When you enable hack detection, GhostlyX scans your site and records all third-party scripts and external resources present at that point. This becomes your baseline (the known-good state of your site). GhostlyX then monitors your site on a regular schedule. If anything new appears that was not in the baseline, an alert is sent.

Threats detected

Hack detection is designed to catch:
  • Cryptocurrency mining scripts
  • Ad injection scripts
  • Malicious redirects
  • Data exfiltration scripts (card skimmers, credential harvesters)
  • Any other third-party script that was not present when you set up the baseline

Enabling hack detection

  1. Go to Settings for your site.
  2. Toggle Hack detection on.
  3. GhostlyX immediately crawls your site to create the initial baseline.
  4. Save settings.

Updating the baseline

When you intentionally add a new third-party script (for example, a new chat widget or analytics tool), GhostlyX will alert you on the next scan because it is not in the baseline.

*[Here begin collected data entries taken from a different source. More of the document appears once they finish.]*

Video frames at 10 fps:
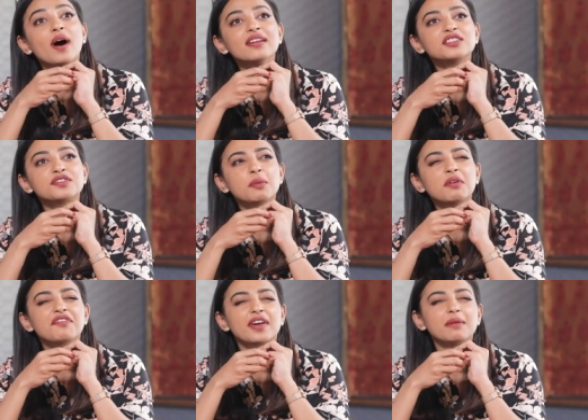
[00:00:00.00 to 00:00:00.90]
Once from
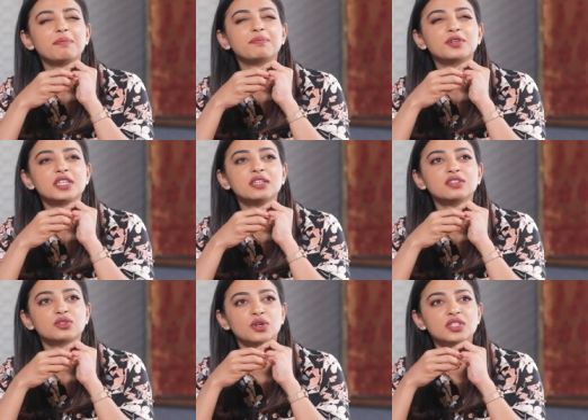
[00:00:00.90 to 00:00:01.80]
a very pretty
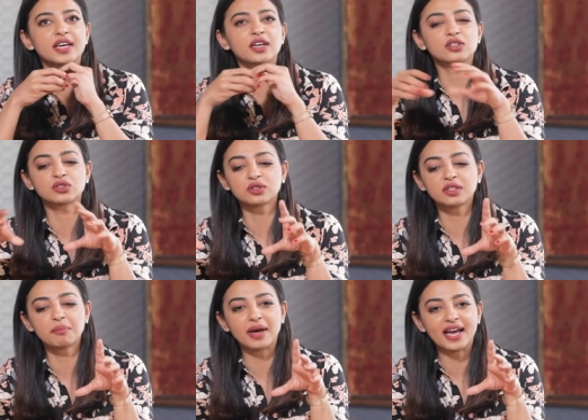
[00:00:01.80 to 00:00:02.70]
resort, I took
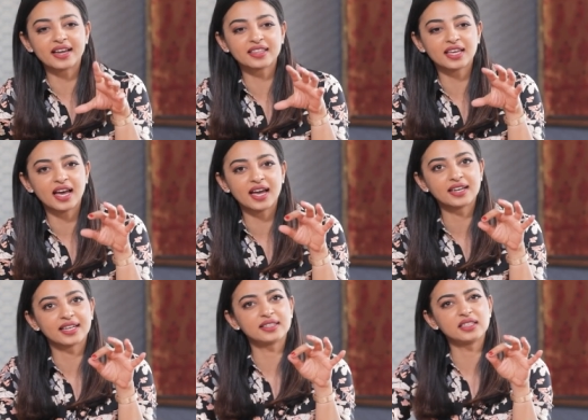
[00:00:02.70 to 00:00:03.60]
the bag. They
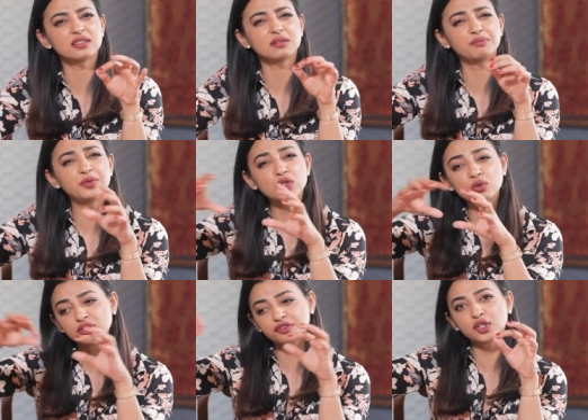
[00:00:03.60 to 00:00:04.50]
had like these
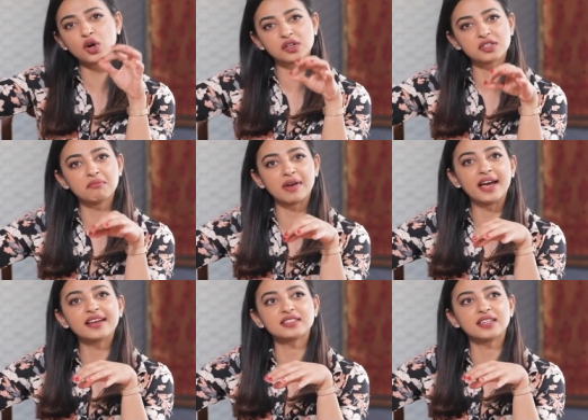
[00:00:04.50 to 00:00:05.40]
beautiful cotton
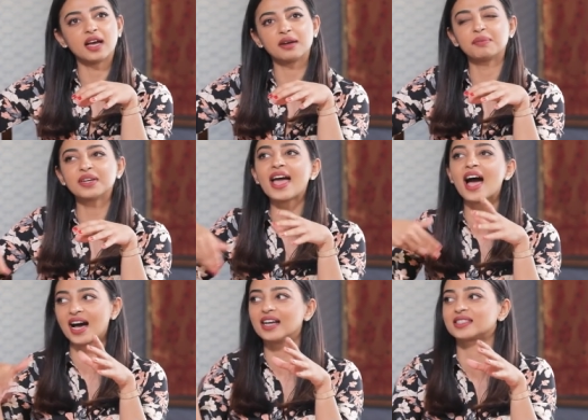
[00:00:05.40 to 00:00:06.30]
bags. They had, but I
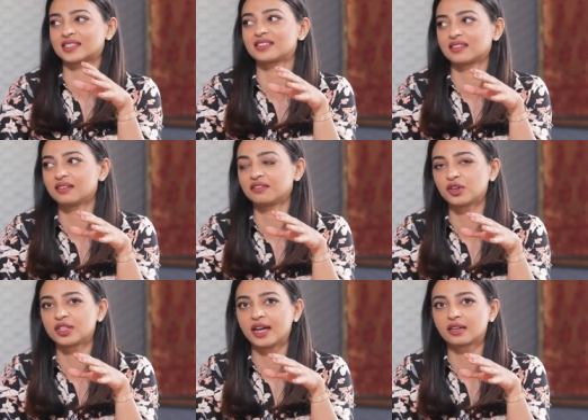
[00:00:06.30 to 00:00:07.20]
asked
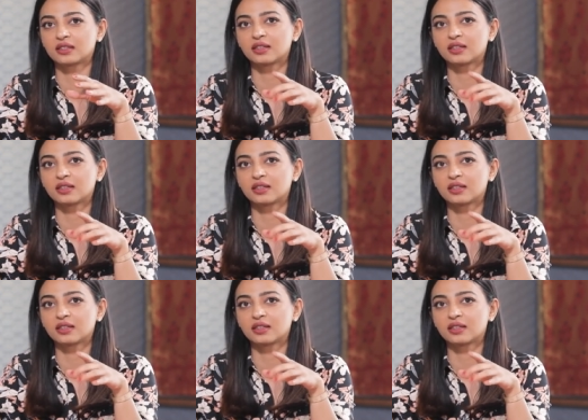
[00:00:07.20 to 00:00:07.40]
for that.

After confirming the script is legitimate:
  1. Go to Settings.
  2. Click Re-baseline under Hack detection.
  3. GhostlyX re-crawls and updates the baseline to include the new script.
Only re-baseline after you have verified that any new scripts on your site are intentional and legitimate. Re-baselining after an actual compromise would mark malicious scripts as safe.

Notification channels

Hack detection alerts are sent through the same notification channels as uptime alerts. Configure them in Settings > Notifications.